View the entire series here.


The government recently withdrew the Personal Data Protection Bill (PDP) from Parliament. Had it been accepted as law, it would have provided an overarching advisory on the collection, storage, and use of personal data of Indian residents. Now, according to the government, the country needs a ‘comprehensive legal framework’ to regulate the online space. This would include separate laws on data privacy and the overall internet ecosystem.
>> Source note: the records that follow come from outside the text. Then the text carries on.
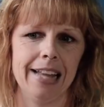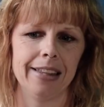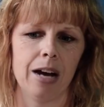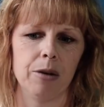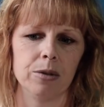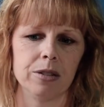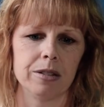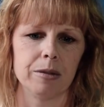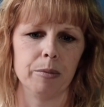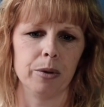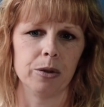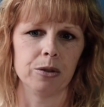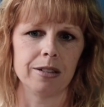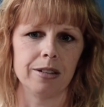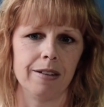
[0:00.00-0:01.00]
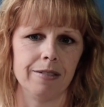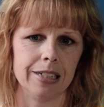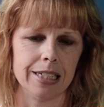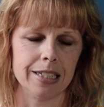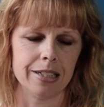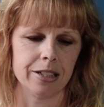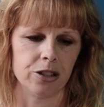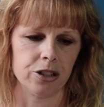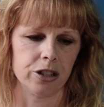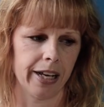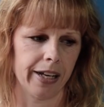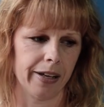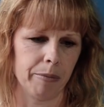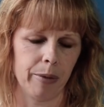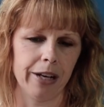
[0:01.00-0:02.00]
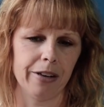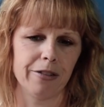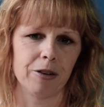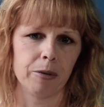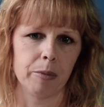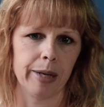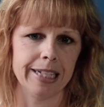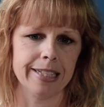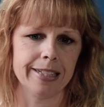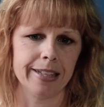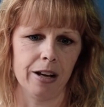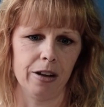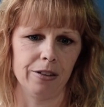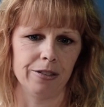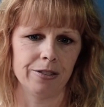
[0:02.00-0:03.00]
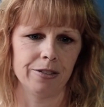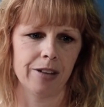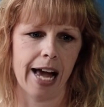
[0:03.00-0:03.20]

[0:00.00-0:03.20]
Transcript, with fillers: And that was the most loving decision I could make for myself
Apar Gupta, executive director of the nonprofit Internet Freedom Foundation, told Indian Express that “the withdrawal of the Data Protection Bill, 2019 is concerning, for a belated regulation is being junked. It’s not about getting a perfect law, but a law at this point…It has been close to 10 years since the (Justice) A P Shah Committee report on privacy, five years since the (Justice) Puttaswamy judgment (right to privacy) and four years since the (Justice B N) Srikrishna Committee’s report—they all signal urgency for a data protection law and surveillance reforms. Each day that is lost causes more injury and harm.”
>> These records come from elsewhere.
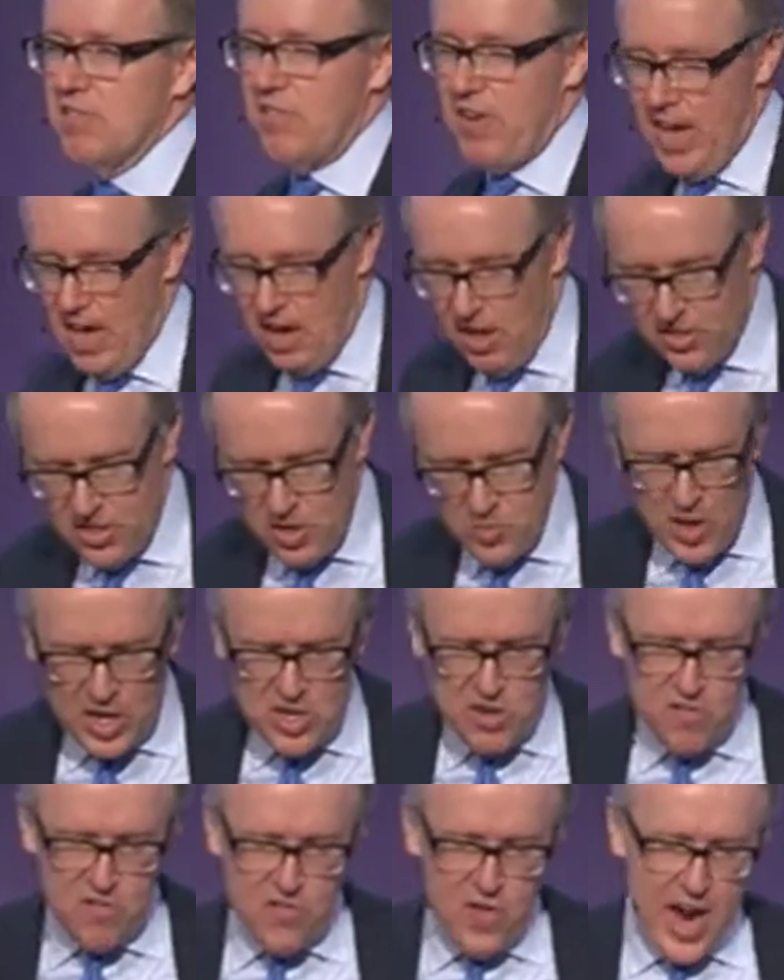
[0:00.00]
of health. And
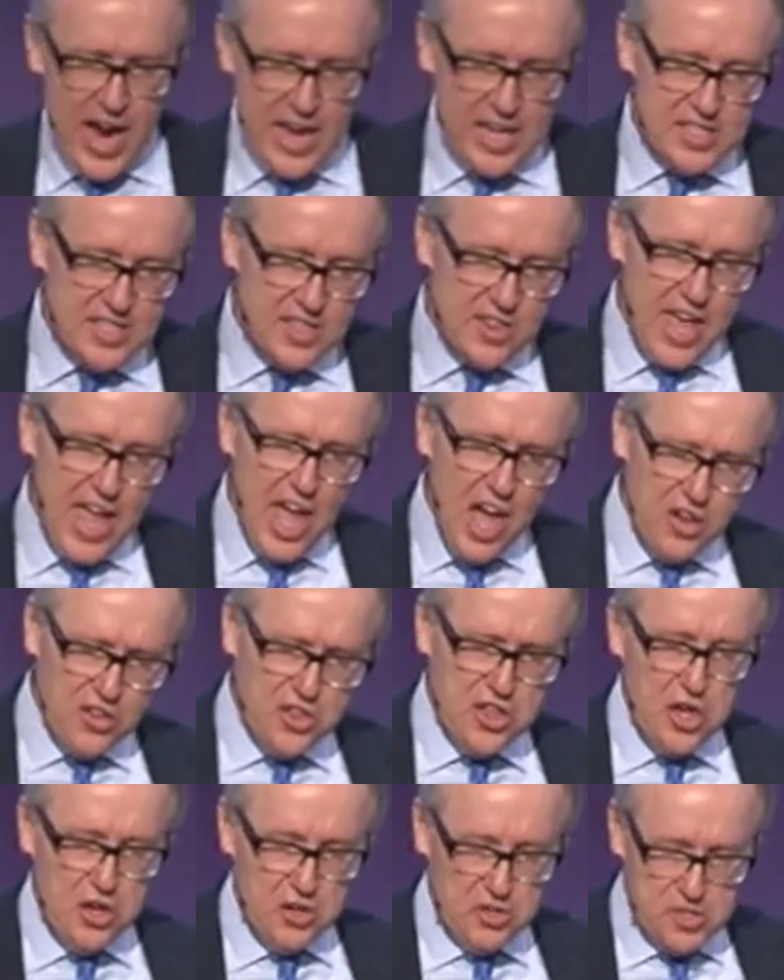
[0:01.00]
what you find is that the
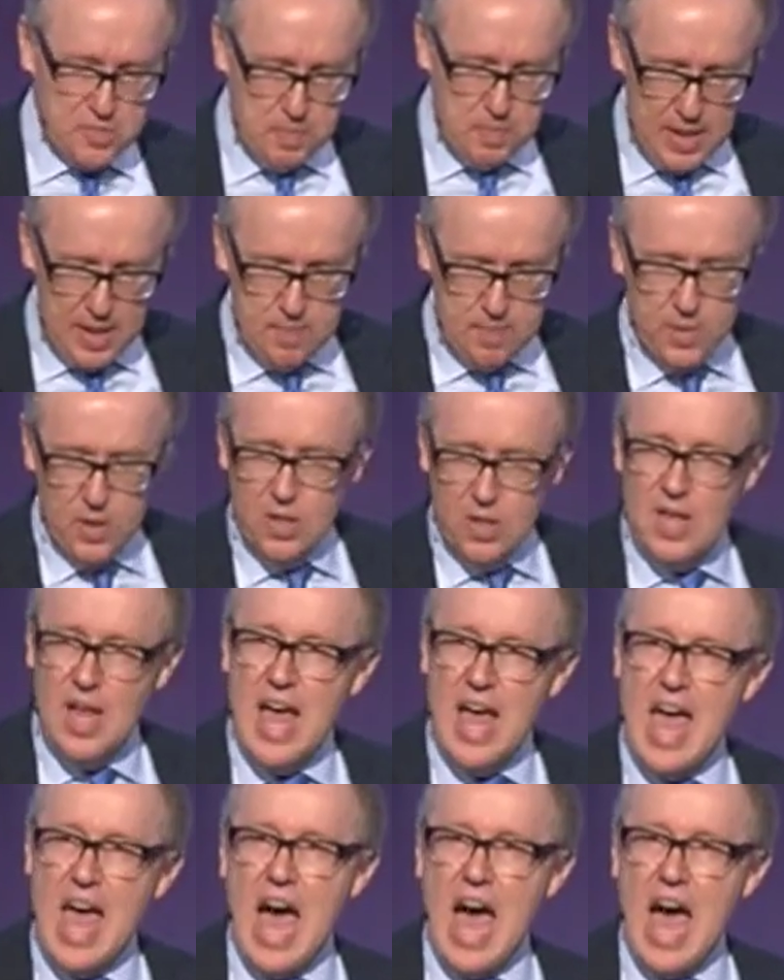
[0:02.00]
healthiest people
This delay is especially worrisome when we look at how digitisation has transformed the daily experience of Indian citizens over the last few decades. Today, the average number of internet connections in India has reached about 800 million. Yet, teledensity in rural areas is far lower than in cities. For instance, according to the 2019 TRAI data, rural teledensity stands at 57.59 per 100 inhabitants, in contrast to the urban teledensity, which stands at 160.63. In rural India, higher pricing for broadband connectivity and wireless access means that access is generally much lower. And with more pronounced social hierarchies around gender and caste and other social determinants, access is also restricted for segments of the population.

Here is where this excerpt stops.